Each line of the entries below that includes "second" belongs in your answer.

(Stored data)
━━━━━━━━━━━━━━━━

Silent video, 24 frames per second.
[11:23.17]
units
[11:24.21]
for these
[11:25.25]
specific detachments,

━━━━━━━━━━━━━━━━

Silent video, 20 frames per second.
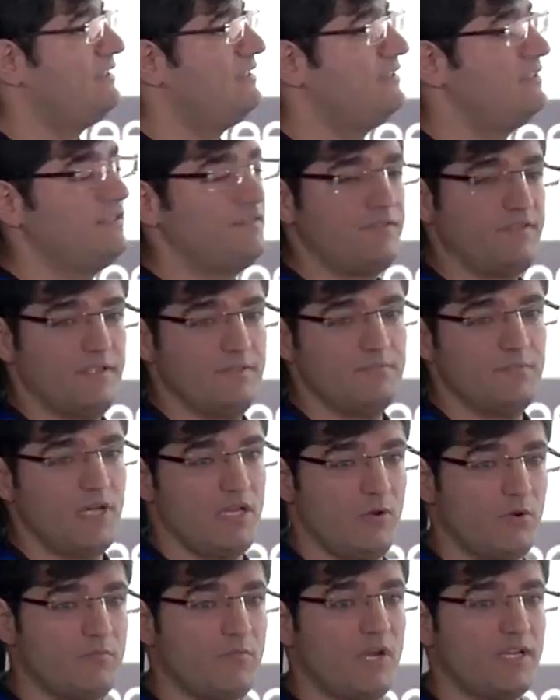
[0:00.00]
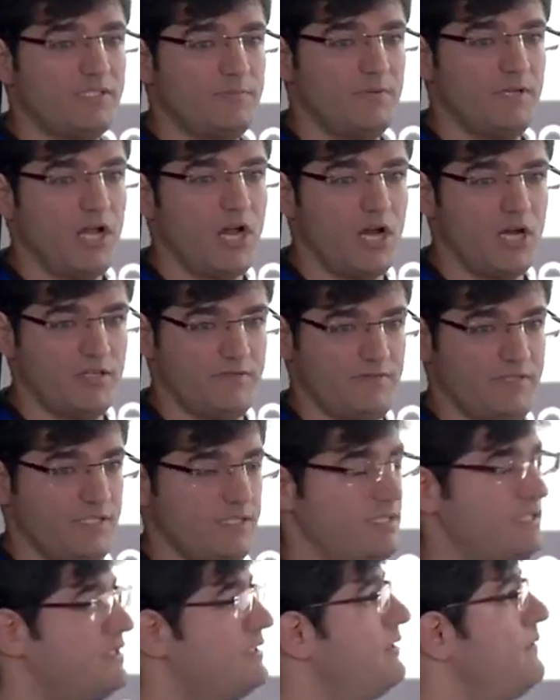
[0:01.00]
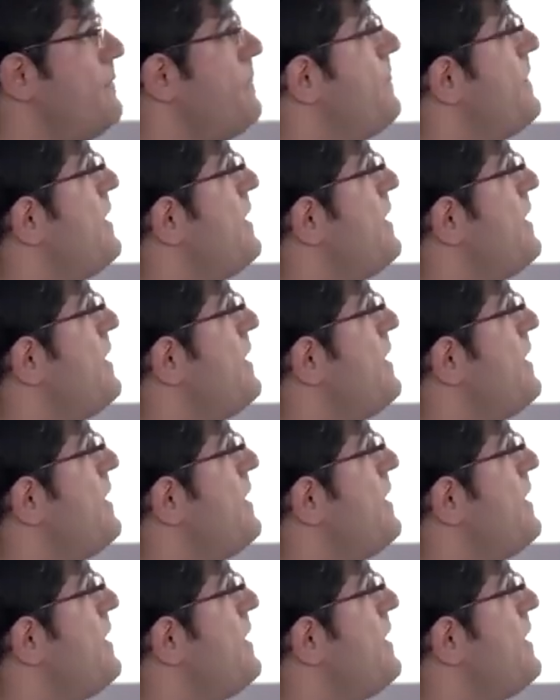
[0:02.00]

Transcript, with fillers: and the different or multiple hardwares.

━━━━━━━━━━━━━━━━

• OUTPUT BELOW
Silent video, 24 frames per second.
Silent video, 20 frames per second.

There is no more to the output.